Records contained in a dataset:
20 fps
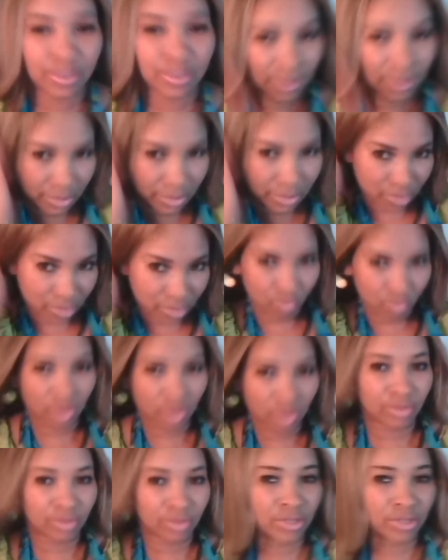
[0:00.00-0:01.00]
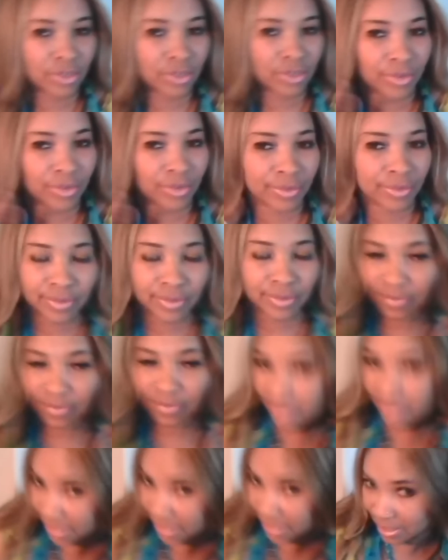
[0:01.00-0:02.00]
put some rollers in her, if
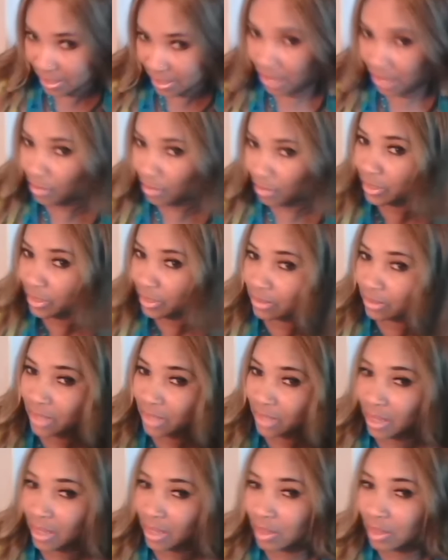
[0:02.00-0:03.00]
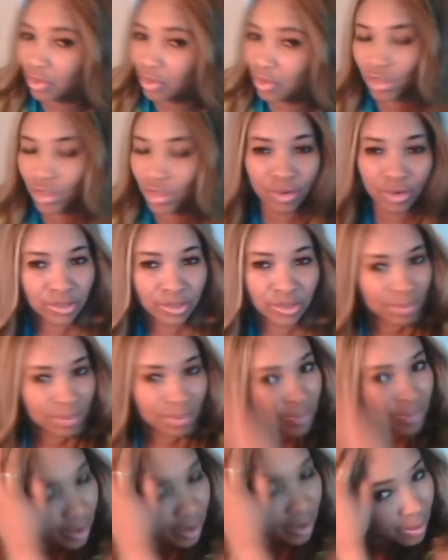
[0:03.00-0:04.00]
I set her with some satin lotion or some
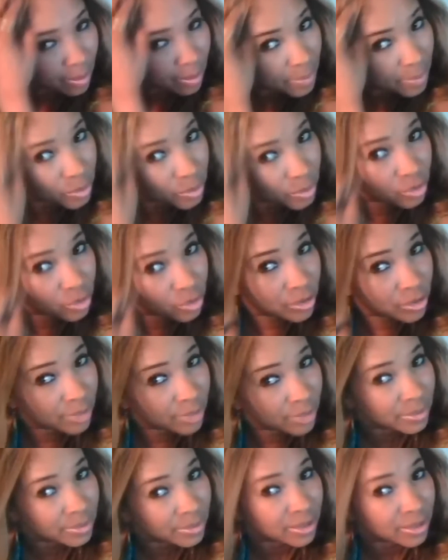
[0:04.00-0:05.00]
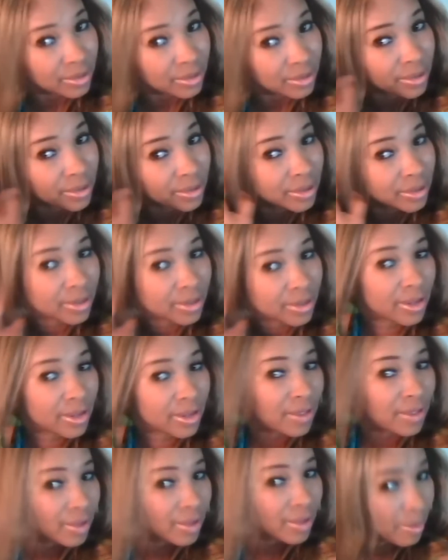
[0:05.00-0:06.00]
mousse or something,
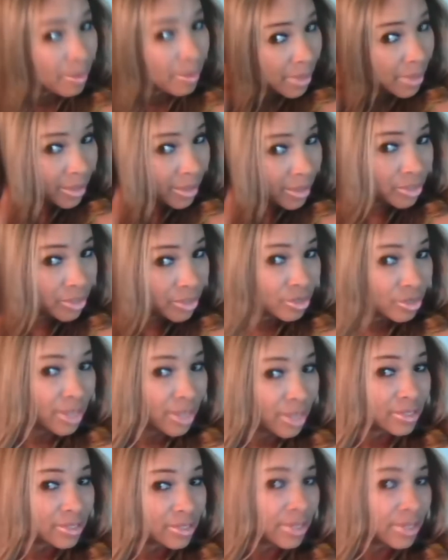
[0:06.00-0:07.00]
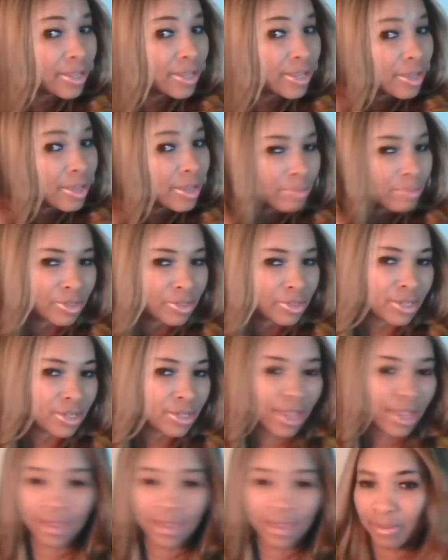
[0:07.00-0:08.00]
and come back and let you guys see. But
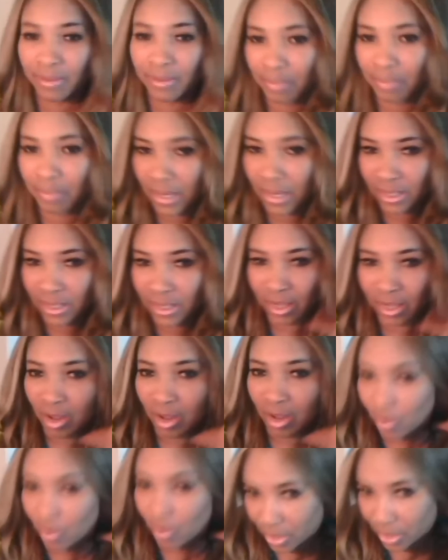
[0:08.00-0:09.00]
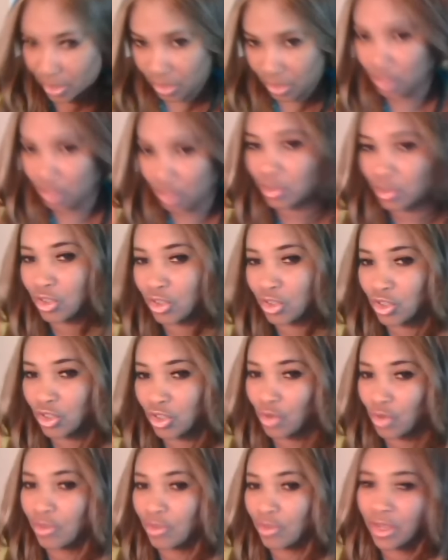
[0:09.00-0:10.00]
today, basically all I wanted to do was to show
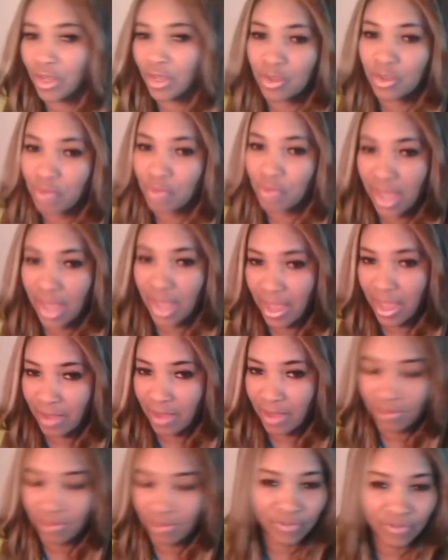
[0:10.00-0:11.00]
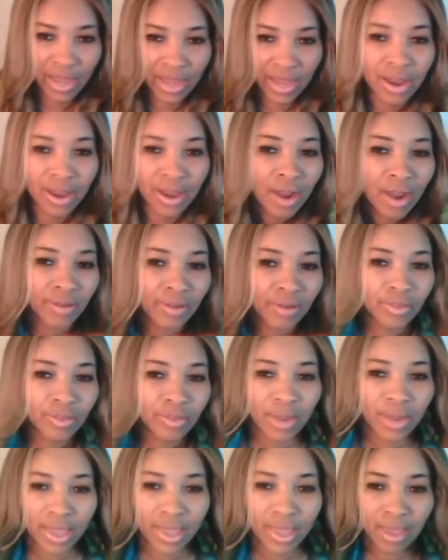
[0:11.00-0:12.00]
you that you can flat iron the
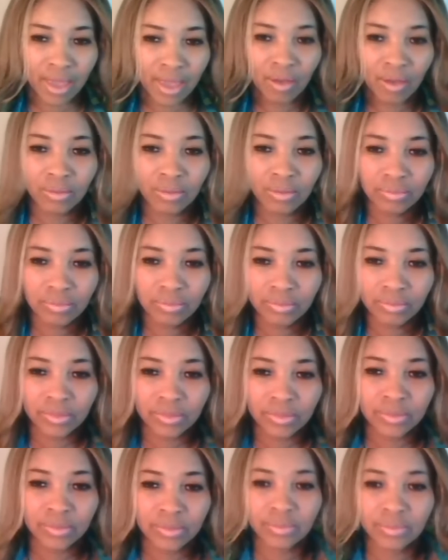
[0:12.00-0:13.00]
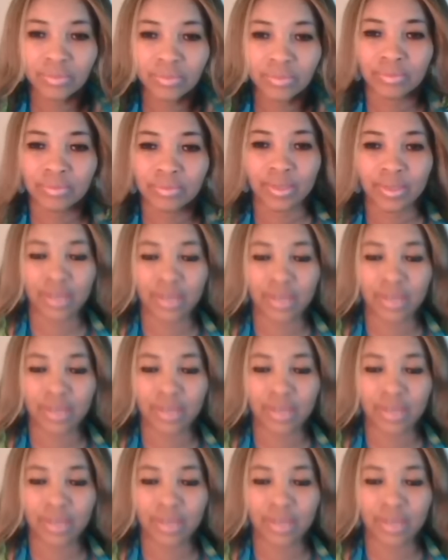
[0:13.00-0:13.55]
Raquel, and you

What the task requires: Return all the lines above exactly; none of the pictures should appear.

Reply:
20 fps
[0:00.00-0:01.00]
[0:01.00-0:02.00]
put some rollers in her, if
[0:02.00-0:03.00]
[0:03.00-0:04.00]
I set her with some satin lotion or some
[0:04.00-0:05.00]
[0:05.00-0:06.00]
mousse or something,
[0:06.00-0:07.00]
[0:07.00-0:08.00]
and come back and let you guys see. But
[0:08.00-0:09.00]
[0:09.00-0:10.00]
today, basically all I wanted to do was to show
[0:10.00-0:11.00]
[0:11.00-0:12.00]
you that you can flat iron the
[0:12.00-0:13.00]
[0:13.00-0:13.55]
Raquel, and you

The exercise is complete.